With inclement weather also comes work stops. If lightning strikes within eight miles of the festival site, the typical protocol is an evacuation or a work stop.
“Multiple work stops happen every year, even multiple in a day,” Perry says. “So if we see a strike within eight miles and it’s tracking at us, we’ll do a full work stoppage, take shelter, and improve locations, and everybody just waits until we get an all clear. It’s a real bummer, especially with all the labor, it’s taking hundreds of hands and sending them down into a tunnel or somewhere, finding them all, and then getting them back to work. It’s really difficult to manage but somehow we do.”
Typical work days usually go from 7 a.m. to 7 p.m. on normal build up, and begin working into overnight as the festival nears.
“There isn’t a ton of work overnight, but bands do overnight loadings with semi trucks to drop off gear,” Perry says.
Main stage at Lollapalooza
Lollapalooza’s main stage is 140 feet wide, 80 feet deep, and 75 feet tall. The team hangs about 50,000 pounds of equipment from the roof of the stage, including video boards and audio and lighting gear.
“This is one of the spots where there is a good plethora of equipment sitting out,” Rosbrook says. “Each worker has to be certified to operate it. When it comes to forklifts, we’re all for familiarization, and we’ll bring someone out here to train them on how to operate it.”
Perry says the stages are rated to about 90 mph winds as industry standard. In the event that winds pick up to 30 miles per hour, Perry says the team begins dropping the video and lowering the PA so it’s not flying into any concert-goers.

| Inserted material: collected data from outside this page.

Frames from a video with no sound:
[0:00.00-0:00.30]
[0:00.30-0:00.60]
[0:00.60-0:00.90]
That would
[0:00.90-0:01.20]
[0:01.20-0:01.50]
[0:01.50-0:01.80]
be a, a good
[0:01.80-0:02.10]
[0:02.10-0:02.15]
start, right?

At 40 mph winds, the venue is evacuated.
“The reality is the structure can still take much more wind, but we don’t want to take any chances,” he says.
Lollapalooza Festival Partnership
The entertainment market provides more consistent opportunity for Sunbelt than construction projects can at times, says Rosbrook. Sunbelt currently works on other music festivals, including Bonaroo, Austin City Limits, Tortuga, Voodoo Festival, and sporting events like the Super Bowl and the NCAA Final 4.

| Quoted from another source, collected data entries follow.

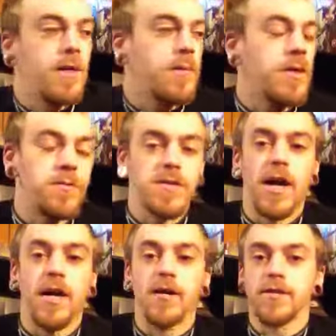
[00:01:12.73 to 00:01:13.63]
But he
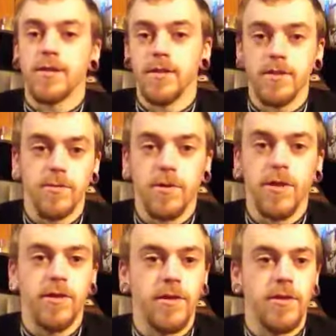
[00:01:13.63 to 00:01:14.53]
retires. He doesn't want
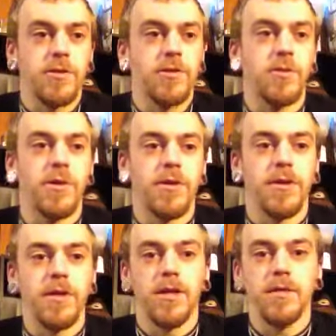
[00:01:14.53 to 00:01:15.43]
anything to do with
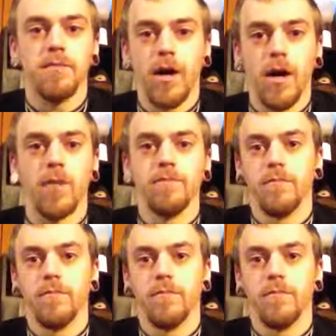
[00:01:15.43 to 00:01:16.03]
the mob,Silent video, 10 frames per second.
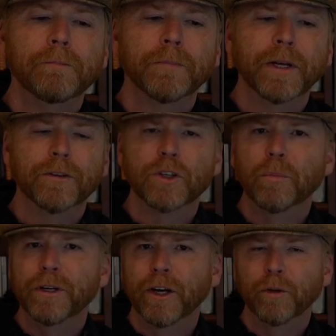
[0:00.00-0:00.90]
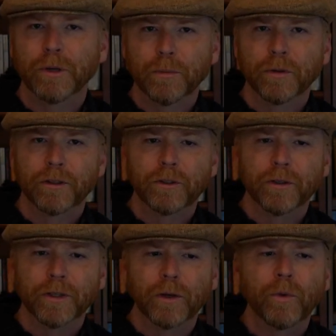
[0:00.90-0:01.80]
And so many other people are doing
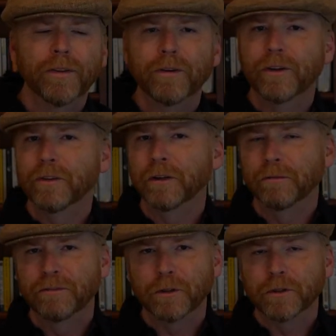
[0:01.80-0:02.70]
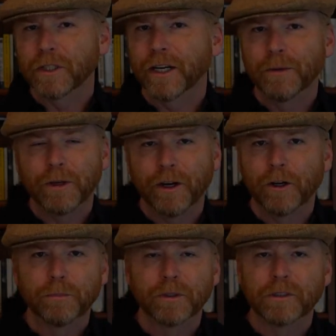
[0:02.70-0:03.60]
that, whether they're the full time care
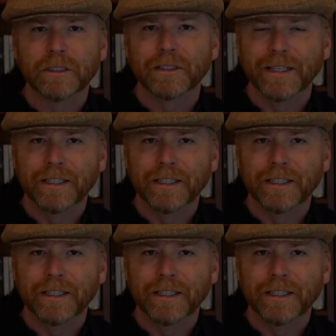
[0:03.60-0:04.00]
person like a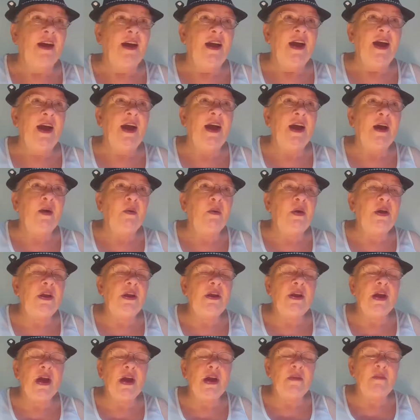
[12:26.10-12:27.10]
How he
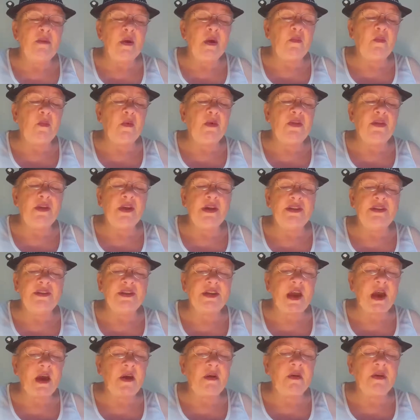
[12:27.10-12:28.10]
came up with these
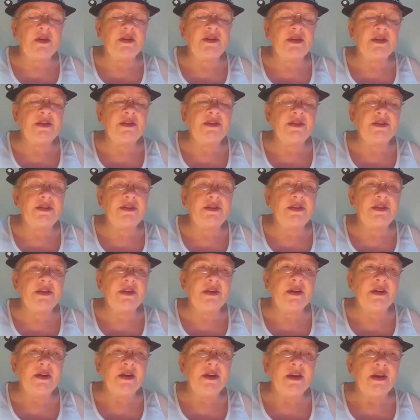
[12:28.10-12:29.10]
characters,
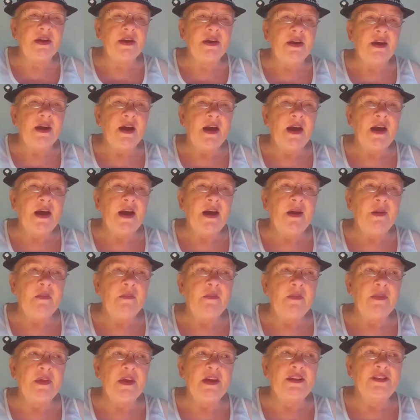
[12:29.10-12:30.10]

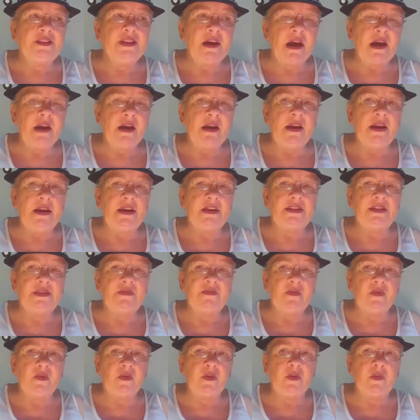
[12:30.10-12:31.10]
these aliens
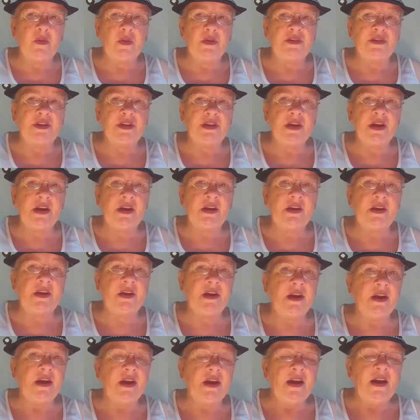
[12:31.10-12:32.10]
for the Presidian,
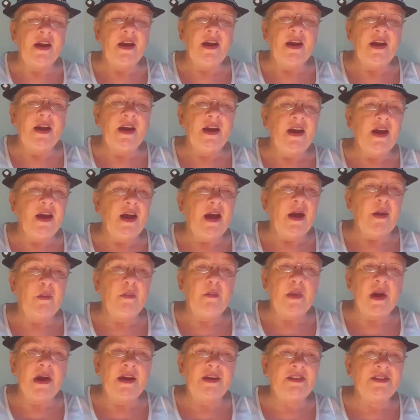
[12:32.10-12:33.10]

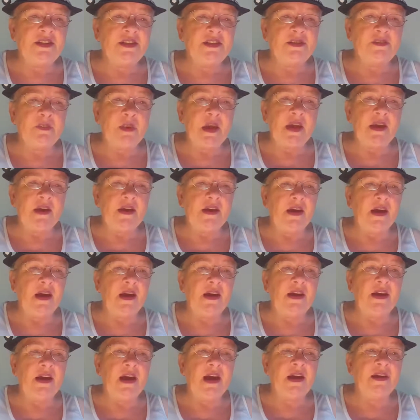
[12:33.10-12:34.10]
amazes me.
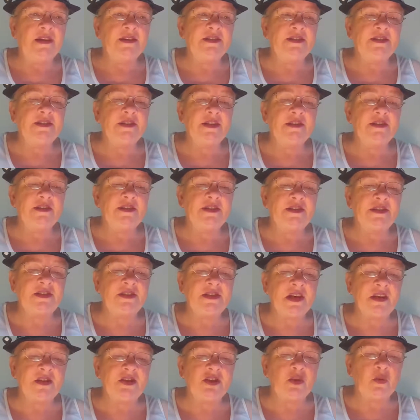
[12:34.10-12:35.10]
He has
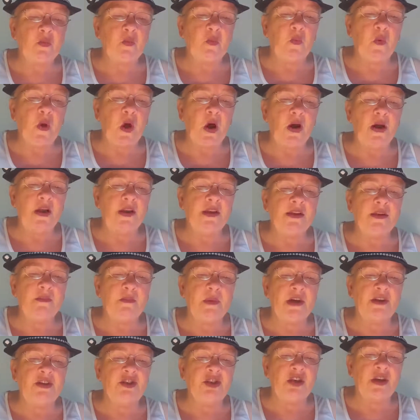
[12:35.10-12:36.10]
such a wild
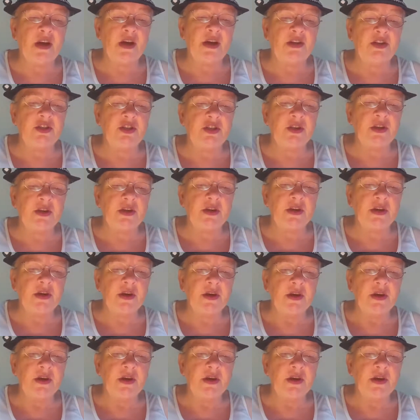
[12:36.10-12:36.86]
imagination.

“We’ve had large growth in the entertainment space over the last five years,” says Rosbrook. “It’s something that we really dove into hard in the last five years, and there’s a lot of opportunities left for it.”

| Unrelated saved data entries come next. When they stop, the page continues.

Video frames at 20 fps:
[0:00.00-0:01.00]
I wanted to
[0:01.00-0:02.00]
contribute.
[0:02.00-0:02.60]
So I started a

“In construction you’re going to see the cycles up and down, but music and entertainment is not going anywhere,” he says. “The Super Bowl has been around for 53 years, it’s going to be there again next year. Lollapalooza is 28 years, so you know it’s going to happen every year.”
Since becoming the provider for all of LiveNation’s entertainment events seven years ago, Sunbelt takes the same team of people and move them from city to city.
“This is all I do, travel around in an RV around the country going to festivals,” Rosbrook says. “It has become a lifestyle,” he says. “I’m on the road starting March 1, we’re usually down in Miami doing Ultra Fest, and on the road through November. It’s like going on tour. I’ve immersed myself into this lifestyle, into this business, and that’s really what the customer expects because they’re immersed in it as well.”